It’s an acknowledged and loathed snag, the confusion that takes over during Iceland Airwaves when the concert schedule has been concluded and you’re all too sweaty, horny and psyched up to call it a night. It’s even so common that the carnival frenzy on the streets of downtown Reykjavík post-3AM stems chiefly from baffled festivalgoers that simply don’t know where to go. Or what do to. And that’s what this list is aimed to clear up, don’t matter if you wanna bone someone, hunt down a doobie or just observe the madness—you should find something to your tastes along the way. And mind that the recitation is put forth in a timely sense. So number five is not the least-best, but rather the one you should check out first, taking closing time and other as relevant things into consideration.
5. LIVE PUB
After hours and hours of gazing at talented performers we suggest that the first pit-stop should be this magnificent karaoke bar. If you’d convinced yourself you could just as much be on the stage as every other Icelandic hipster you’ve witnessed earlier that night– you can see if the crowd agrees with you.
4. BOSTON
This is the hipster den. If things worked out according to plan at the Thai run karaoke bar you can go there and mingle with the coolcats. Maybe tell them about your musical triumph or scrutinise tonight’s gigs. But keep in mind that most people in Iceland are extremely musically talented (ehrm) so you might not score a record deal. Maybe a drink though, if you’re lucky. Uhumm.
3. BAKKUS
This is the hot-spot in Reykjavík today. Don’t matter if you’re an up’n’comin artist or Jim Jarmusch—this is where you party. And most of the time, this watering hole lives up to its standards.

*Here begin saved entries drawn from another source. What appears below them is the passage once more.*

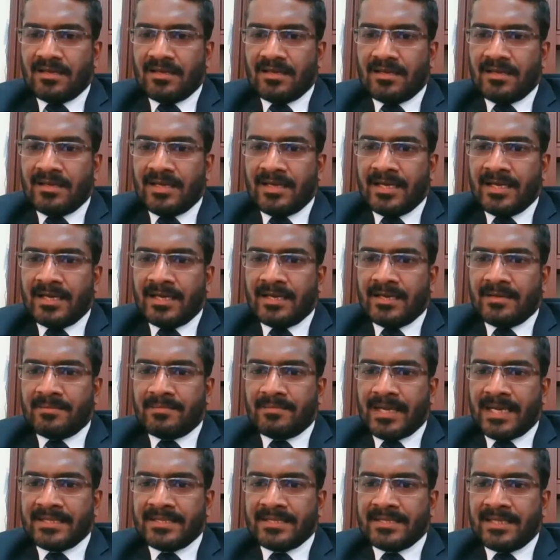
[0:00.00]
yeah
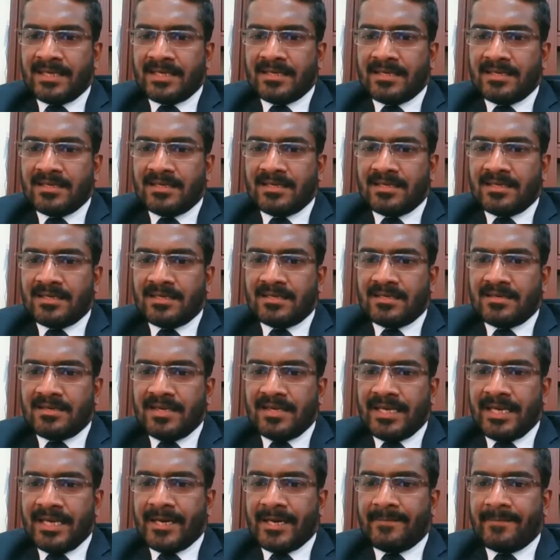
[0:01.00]
i think
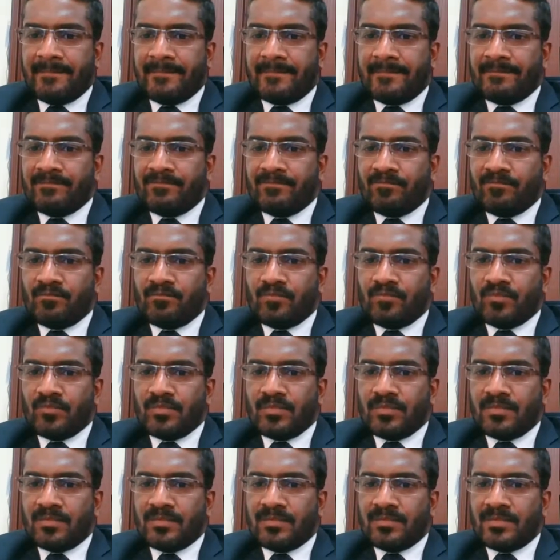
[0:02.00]
yeah
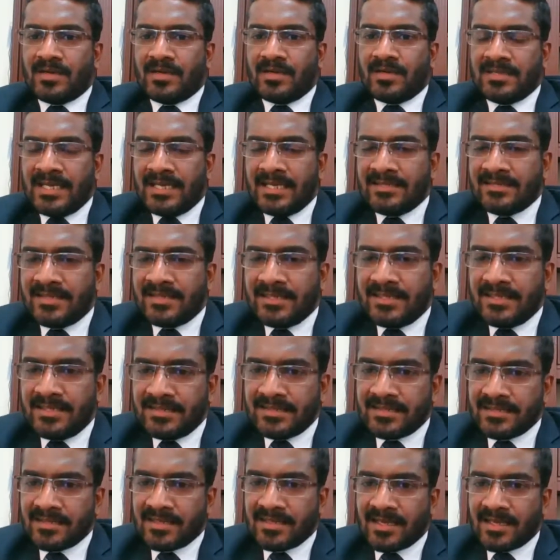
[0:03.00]
there is
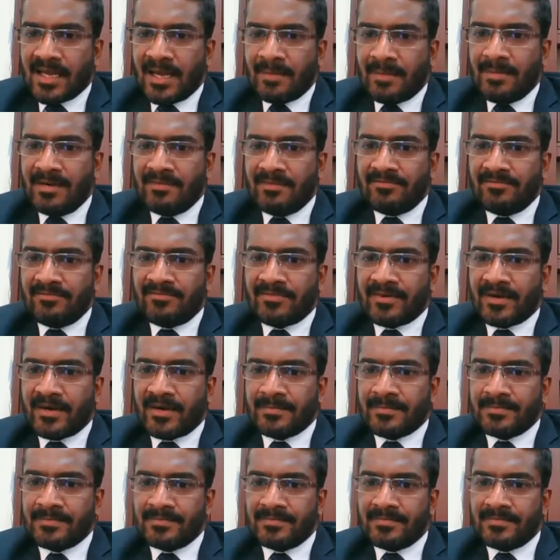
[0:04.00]
a comment
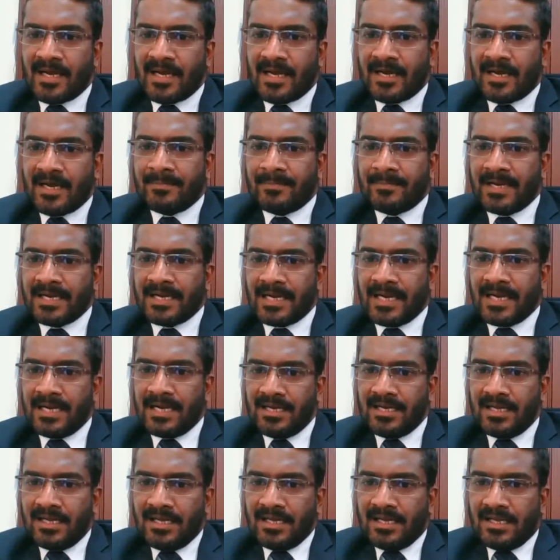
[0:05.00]
from aparna
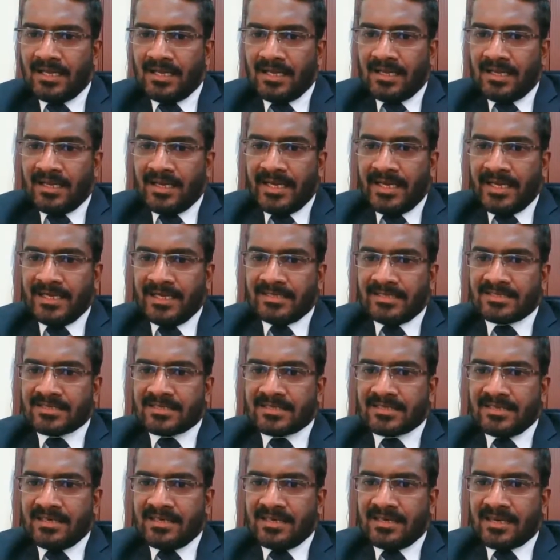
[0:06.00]
it
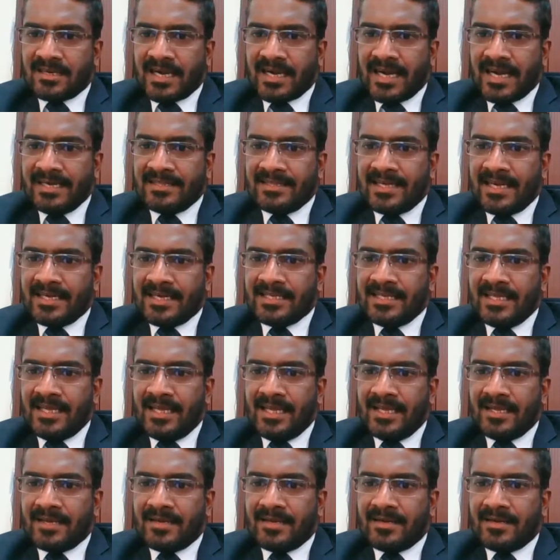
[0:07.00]
is write that
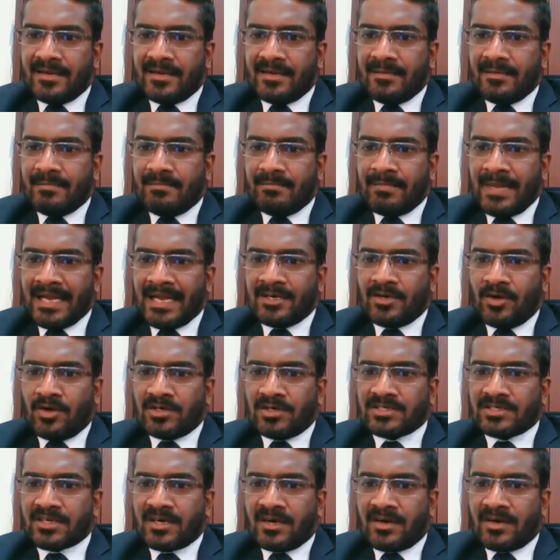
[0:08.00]
the
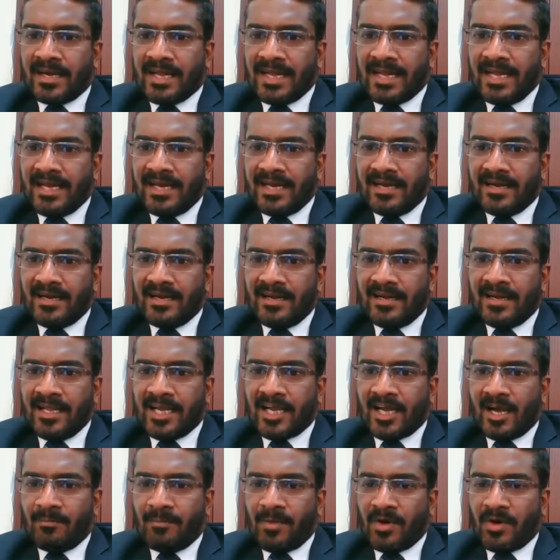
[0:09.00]
microdes on a
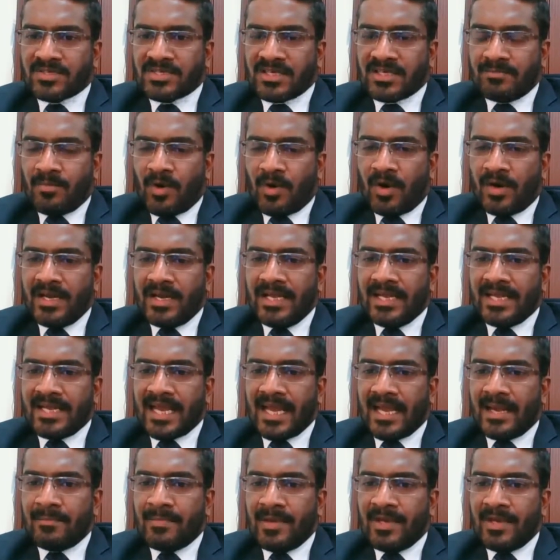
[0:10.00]
decomposing body
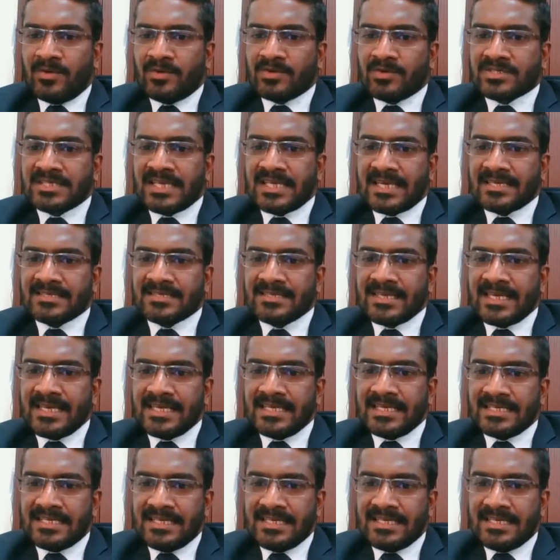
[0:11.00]
can be used as a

Whatever your aim is—hunting for illegal substances, conquering a beauty or getting completely sloshed—you can fulfil it here.
2. STRAWBERRIES
I’m guessing that the bulk of you all have dropped out of the circuit by now—so mighty is Bakkus’ allure—but for the ones remaining, Strawberries is a must. The party never stops there. Really, never. So buckle your seatbelt, ‘cause this is gonna be a ride. Don’t mind the tough looking East-European bouncers, they’re real sweethearts. Once you’ve reached for your wallet.
1. N1
Some people go here for a bite after partying their wits away, given its 24/7 opening hours, but most people are unaware of that this is actually a party place. The demography consists mostly of teenagers under 18, but everybody knows those guys can party. So to end a night of mayhem, this is the place.